ABOUT THIS EXERCISE: An exact copy of every entry is needed, with no images.

RECORDS FOR THIS TASK:
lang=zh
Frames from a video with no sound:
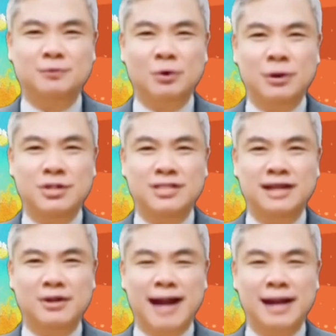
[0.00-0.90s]
如
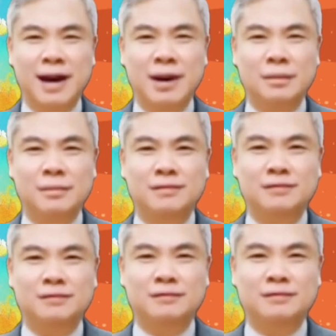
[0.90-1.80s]
此一来呀，
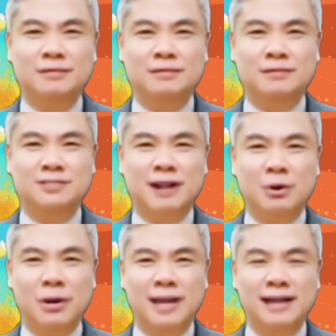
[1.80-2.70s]
掌
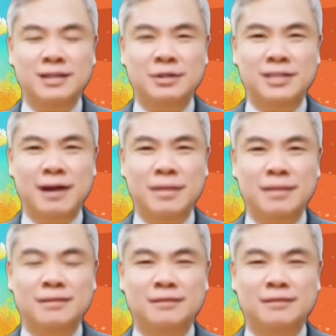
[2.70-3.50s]
控权在你手上，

OUTPUT OF THE EXERCISE:
lang=zh
Frames from a video with no sound:
[0.00-0.90s]
如
[0.90-1.80s]
此一来呀，
[1.80-2.70s]
掌
[2.70-3.50s]
控权在你手上，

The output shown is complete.